Entries taken from a collection
□ □ □

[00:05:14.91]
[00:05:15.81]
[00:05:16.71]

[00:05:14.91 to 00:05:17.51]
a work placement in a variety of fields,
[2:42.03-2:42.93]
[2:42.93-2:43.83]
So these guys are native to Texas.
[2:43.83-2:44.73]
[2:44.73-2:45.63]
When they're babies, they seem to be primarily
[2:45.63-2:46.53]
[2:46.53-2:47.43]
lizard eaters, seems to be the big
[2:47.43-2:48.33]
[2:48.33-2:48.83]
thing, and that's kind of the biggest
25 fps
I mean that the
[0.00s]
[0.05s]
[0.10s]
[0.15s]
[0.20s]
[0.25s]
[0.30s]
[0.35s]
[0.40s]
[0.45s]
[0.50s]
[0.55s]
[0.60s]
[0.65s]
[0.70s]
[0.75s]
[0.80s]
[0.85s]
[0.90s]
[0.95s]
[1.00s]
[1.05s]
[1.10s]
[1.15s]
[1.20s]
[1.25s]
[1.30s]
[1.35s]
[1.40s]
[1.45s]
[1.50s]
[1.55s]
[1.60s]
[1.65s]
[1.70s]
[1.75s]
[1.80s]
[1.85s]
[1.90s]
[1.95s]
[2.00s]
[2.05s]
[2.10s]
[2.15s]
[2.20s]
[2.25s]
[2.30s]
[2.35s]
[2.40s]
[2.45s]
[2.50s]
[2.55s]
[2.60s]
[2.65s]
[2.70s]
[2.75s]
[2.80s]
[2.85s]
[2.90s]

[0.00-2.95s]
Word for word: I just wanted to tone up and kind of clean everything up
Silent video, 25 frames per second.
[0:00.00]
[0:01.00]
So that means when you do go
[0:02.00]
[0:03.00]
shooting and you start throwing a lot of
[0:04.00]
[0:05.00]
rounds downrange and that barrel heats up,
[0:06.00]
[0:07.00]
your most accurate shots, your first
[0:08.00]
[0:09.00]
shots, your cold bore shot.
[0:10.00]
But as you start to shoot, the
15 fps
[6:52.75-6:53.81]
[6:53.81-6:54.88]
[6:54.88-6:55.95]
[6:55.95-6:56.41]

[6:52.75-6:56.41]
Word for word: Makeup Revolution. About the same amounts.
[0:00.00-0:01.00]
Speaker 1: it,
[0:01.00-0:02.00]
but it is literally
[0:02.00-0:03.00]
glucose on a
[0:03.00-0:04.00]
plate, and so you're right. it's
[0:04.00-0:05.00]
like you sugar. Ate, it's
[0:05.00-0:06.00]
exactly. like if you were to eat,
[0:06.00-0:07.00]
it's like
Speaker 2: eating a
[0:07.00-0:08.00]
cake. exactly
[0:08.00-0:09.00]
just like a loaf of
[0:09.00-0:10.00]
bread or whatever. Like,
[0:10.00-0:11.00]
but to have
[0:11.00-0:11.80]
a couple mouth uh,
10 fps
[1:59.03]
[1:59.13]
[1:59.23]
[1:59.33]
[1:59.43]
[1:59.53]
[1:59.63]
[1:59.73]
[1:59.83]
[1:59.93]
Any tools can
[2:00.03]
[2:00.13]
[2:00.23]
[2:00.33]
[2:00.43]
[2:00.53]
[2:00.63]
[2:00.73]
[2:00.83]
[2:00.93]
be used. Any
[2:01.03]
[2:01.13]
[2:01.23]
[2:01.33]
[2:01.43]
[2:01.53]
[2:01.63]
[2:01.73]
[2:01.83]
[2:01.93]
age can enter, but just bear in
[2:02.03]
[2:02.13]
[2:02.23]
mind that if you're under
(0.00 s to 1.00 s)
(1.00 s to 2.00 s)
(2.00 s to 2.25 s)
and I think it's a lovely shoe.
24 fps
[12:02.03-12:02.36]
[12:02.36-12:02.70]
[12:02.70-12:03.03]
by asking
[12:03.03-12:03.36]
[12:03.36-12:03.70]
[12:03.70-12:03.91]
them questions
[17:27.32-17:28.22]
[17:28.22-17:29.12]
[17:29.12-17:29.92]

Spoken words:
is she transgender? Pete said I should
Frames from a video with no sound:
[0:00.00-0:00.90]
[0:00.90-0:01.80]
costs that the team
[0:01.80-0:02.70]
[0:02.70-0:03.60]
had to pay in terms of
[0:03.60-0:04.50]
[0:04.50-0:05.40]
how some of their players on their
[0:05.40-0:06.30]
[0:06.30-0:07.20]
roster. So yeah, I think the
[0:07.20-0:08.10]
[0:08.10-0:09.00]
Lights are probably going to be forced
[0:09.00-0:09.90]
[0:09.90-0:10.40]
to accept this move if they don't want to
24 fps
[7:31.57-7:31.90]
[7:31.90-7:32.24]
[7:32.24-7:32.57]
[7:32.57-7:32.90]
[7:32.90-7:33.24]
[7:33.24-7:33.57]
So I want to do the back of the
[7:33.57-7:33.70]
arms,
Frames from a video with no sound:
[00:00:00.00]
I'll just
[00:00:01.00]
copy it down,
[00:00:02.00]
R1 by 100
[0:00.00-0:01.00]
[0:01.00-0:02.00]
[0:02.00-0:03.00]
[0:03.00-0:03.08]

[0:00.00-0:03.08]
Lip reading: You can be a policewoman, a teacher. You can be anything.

□ □ □

Instructions to follow
Find "[7:32.90-7:33.24]" in the records above. Repeat its line and every later line exactly, through the last one.

Completed task
[7:32.90-7:33.24]
[7:33.24-7:33.57]
So I want to do the back of the
[7:33.57-7:33.70]
arms,
Frames from a video with no sound:
[00:00:00.00]
I'll just
[00:00:01.00]
copy it down,
[00:00:02.00]
R1 by 100
[0:00.00-0:01.00]
[0:01.00-0:02.00]
[0:02.00-0:03.00]
[0:03.00-0:03.08]

[0:00.00-0:03.08]
Lip reading: You can be a policewoman, a teacher. You can be anything.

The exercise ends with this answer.